» **YOUR OBJECTIVE**
I need the entries printed again word for word, without the images.

··· DATASET EXCERPTS ···

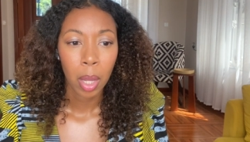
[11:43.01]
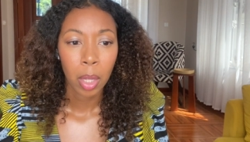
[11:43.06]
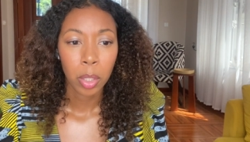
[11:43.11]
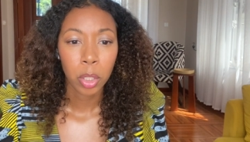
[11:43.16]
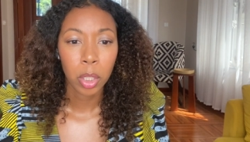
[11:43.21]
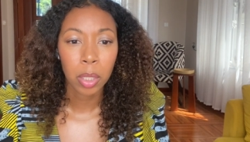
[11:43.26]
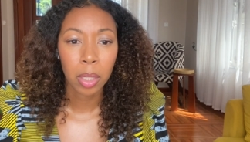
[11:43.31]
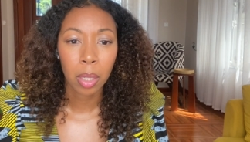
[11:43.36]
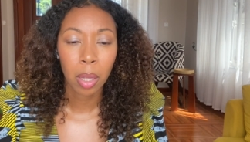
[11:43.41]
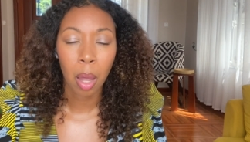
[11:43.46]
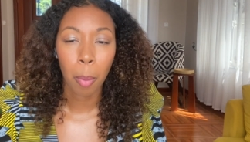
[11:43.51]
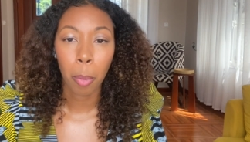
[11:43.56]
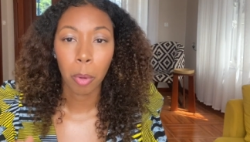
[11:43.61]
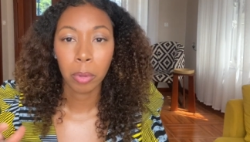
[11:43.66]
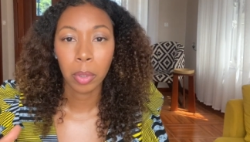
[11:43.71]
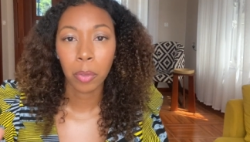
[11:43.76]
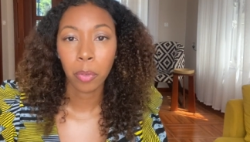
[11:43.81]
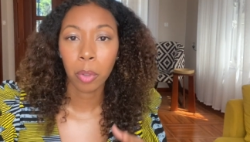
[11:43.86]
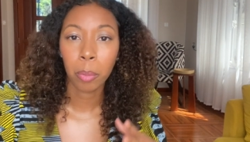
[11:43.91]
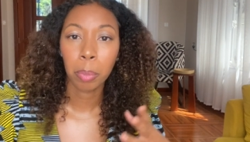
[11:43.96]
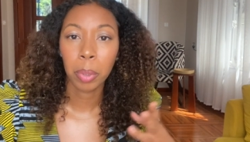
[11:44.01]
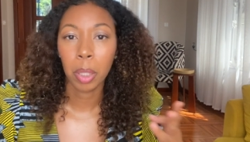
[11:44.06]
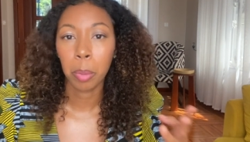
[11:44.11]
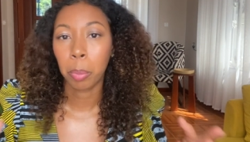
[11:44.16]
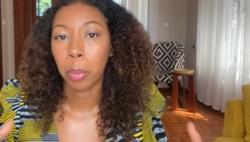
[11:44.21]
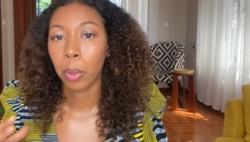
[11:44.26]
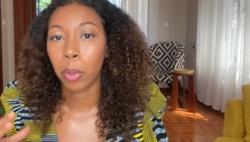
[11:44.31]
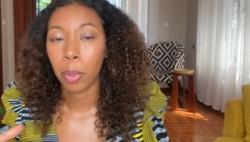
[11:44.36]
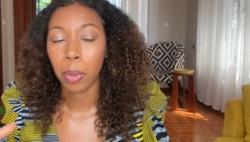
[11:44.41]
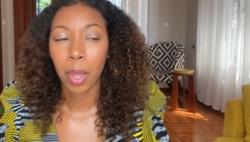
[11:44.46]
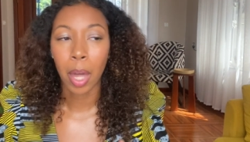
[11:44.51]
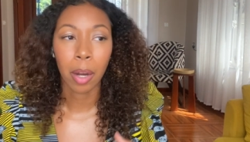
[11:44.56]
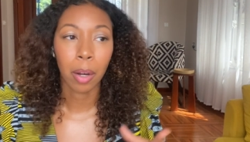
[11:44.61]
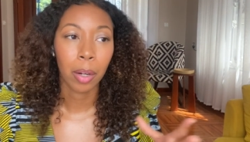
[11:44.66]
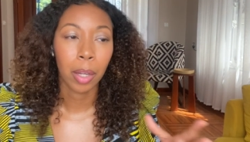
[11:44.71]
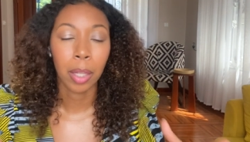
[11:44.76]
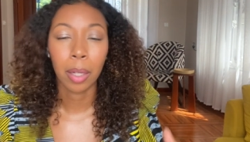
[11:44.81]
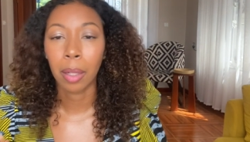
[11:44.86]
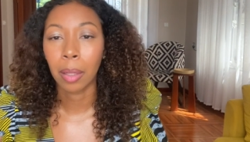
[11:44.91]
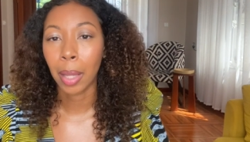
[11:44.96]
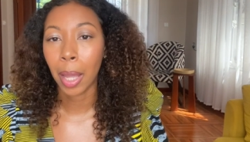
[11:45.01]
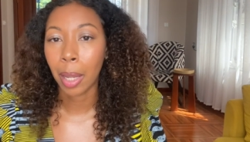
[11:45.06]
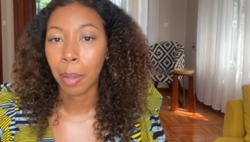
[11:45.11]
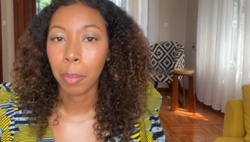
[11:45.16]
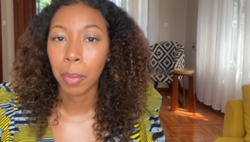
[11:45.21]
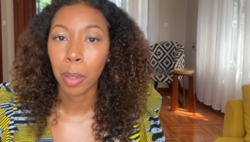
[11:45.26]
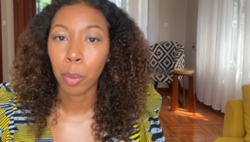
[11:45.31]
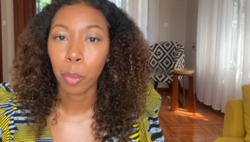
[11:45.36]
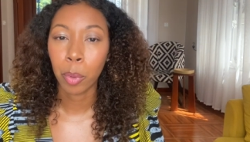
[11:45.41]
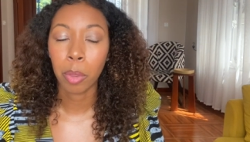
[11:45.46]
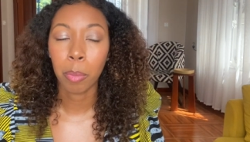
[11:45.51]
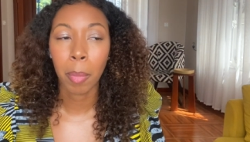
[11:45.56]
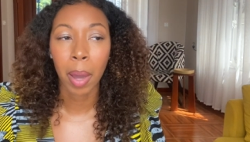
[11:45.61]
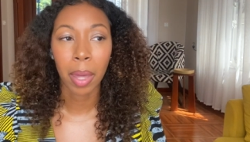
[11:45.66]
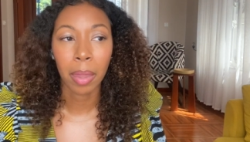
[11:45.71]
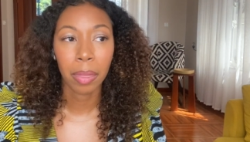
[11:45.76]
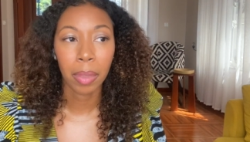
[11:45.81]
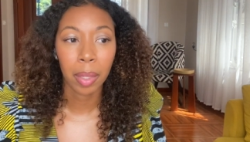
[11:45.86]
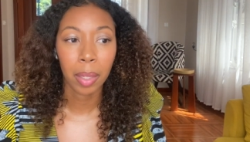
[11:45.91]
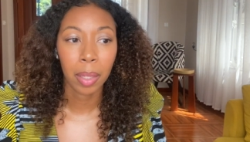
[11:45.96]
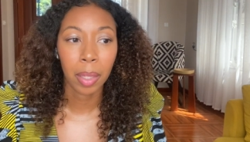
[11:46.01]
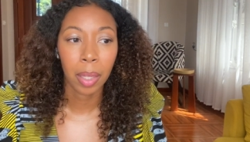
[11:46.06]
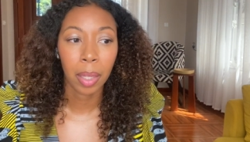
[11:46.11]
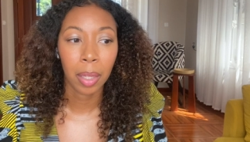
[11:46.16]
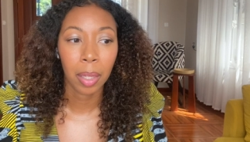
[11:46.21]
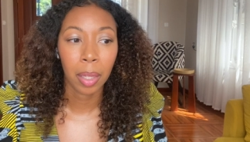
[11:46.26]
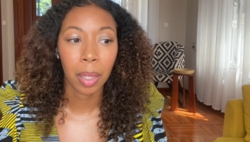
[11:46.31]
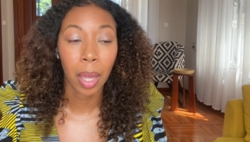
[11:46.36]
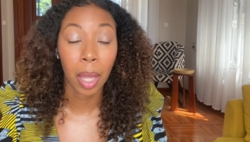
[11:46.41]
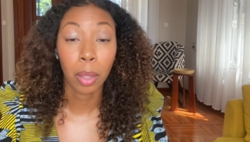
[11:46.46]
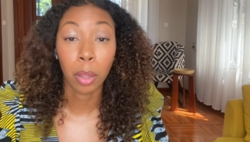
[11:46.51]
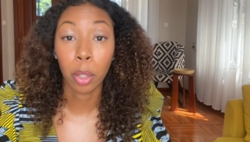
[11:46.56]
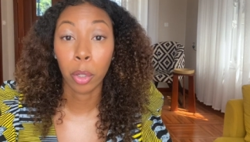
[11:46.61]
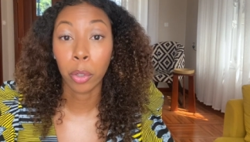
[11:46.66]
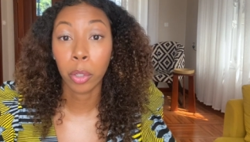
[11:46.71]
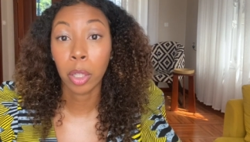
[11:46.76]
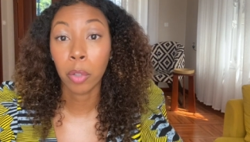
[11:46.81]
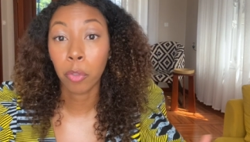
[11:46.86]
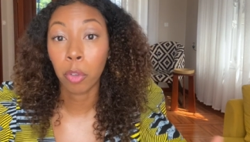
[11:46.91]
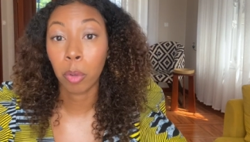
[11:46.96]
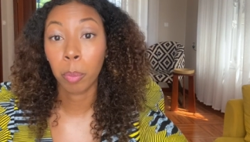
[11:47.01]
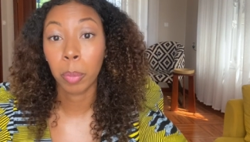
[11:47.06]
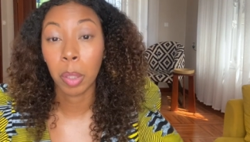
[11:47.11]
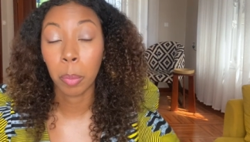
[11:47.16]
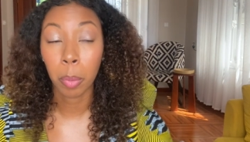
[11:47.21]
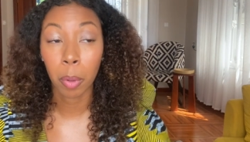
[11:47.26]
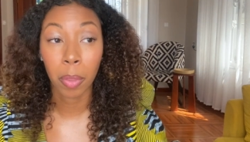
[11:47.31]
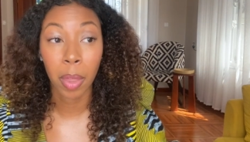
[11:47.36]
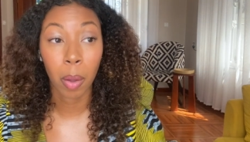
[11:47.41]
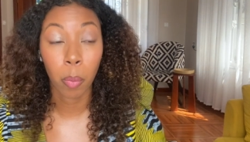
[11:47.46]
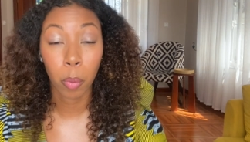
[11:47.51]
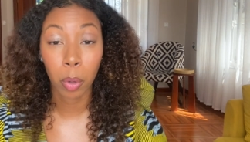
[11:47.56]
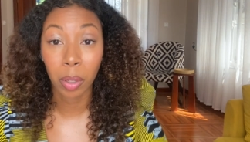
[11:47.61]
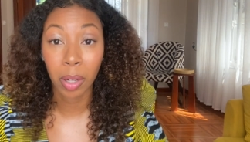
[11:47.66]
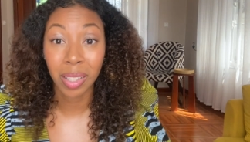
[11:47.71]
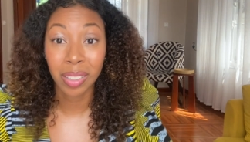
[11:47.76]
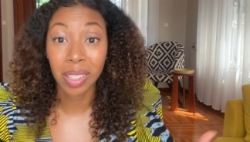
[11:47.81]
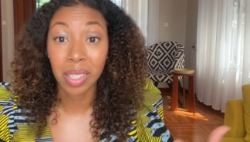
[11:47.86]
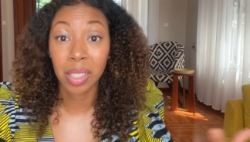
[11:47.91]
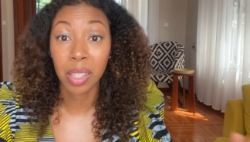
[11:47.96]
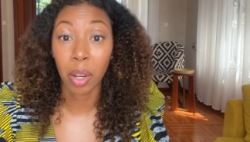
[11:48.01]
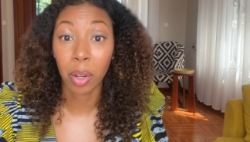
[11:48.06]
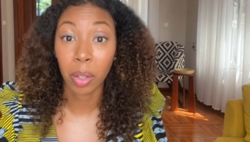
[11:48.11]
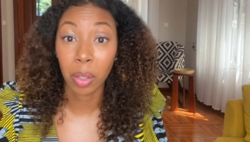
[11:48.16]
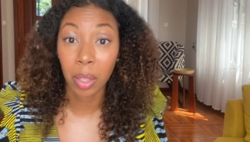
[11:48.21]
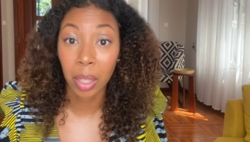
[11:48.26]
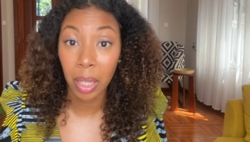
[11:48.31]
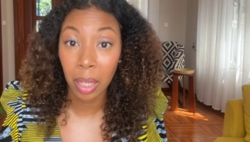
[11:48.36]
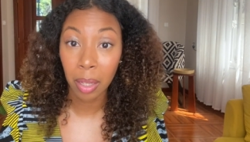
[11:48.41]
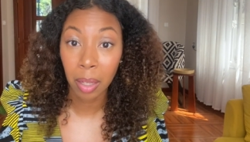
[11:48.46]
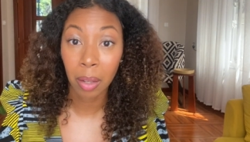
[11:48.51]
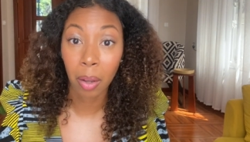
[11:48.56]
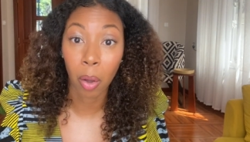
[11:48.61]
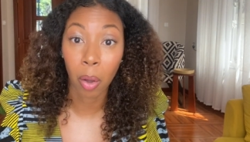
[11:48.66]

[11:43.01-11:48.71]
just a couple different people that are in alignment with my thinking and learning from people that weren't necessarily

···

» **ANSWER TO THIS PROBLEM**
[11:43.01]
[11:43.06]
[11:43.11]
[11:43.16]
[11:43.21]
[11:43.26]
[11:43.31]
[11:43.36]
[11:43.41]
[11:43.46]
[11:43.51]
[11:43.56]
[11:43.61]
[11:43.66]
[11:43.71]
[11:43.76]
[11:43.81]
[11:43.86]
[11:43.91]
[11:43.96]
[11:44.01]
[11:44.06]
[11:44.11]
[11:44.16]
[11:44.21]
[11:44.26]
[11:44.31]
[11:44.36]
[11:44.41]
[11:44.46]
[11:44.51]
[11:44.56]
[11:44.61]
[11:44.66]
[11:44.71]
[11:44.76]
[11:44.81]
[11:44.86]
[11:44.91]
[11:44.96]
[11:45.01]
[11:45.06]
[11:45.11]
[11:45.16]
[11:45.21]
[11:45.26]
[11:45.31]
[11:45.36]
[11:45.41]
[11:45.46]
[11:45.51]
[11:45.56]
[11:45.61]
[11:45.66]
[11:45.71]
[11:45.76]
[11:45.81]
[11:45.86]
[11:45.91]
[11:45.96]
[11:46.01]
[11:46.06]
[11:46.11]
[11:46.16]
[11:46.21]
[11:46.26]
[11:46.31]
[11:46.36]
[11:46.41]
[11:46.46]
[11:46.51]
[11:46.56]
[11:46.61]
[11:46.66]
[11:46.71]
[11:46.76]
[11:46.81]
[11:46.86]
[11:46.91]
[11:46.96]
[11:47.01]
[11:47.06]
[11:47.11]
[11:47.16]
[11:47.21]
[11:47.26]
[11:47.31]
[11:47.36]
[11:47.41]
[11:47.46]
[11:47.51]
[11:47.56]
[11:47.61]
[11:47.66]
[11:47.71]
[11:47.76]
[11:47.81]
[11:47.86]
[11:47.91]
[11:47.96]
[11:48.01]
[11:48.06]
[11:48.11]
[11:48.16]
[11:48.21]
[11:48.26]
[11:48.31]
[11:48.36]
[11:48.41]
[11:48.46]
[11:48.51]
[11:48.56]
[11:48.61]
[11:48.66]

[11:43.01-11:48.71]
just a couple different people that are in alignment with my thinking and learning from people that weren't necessarily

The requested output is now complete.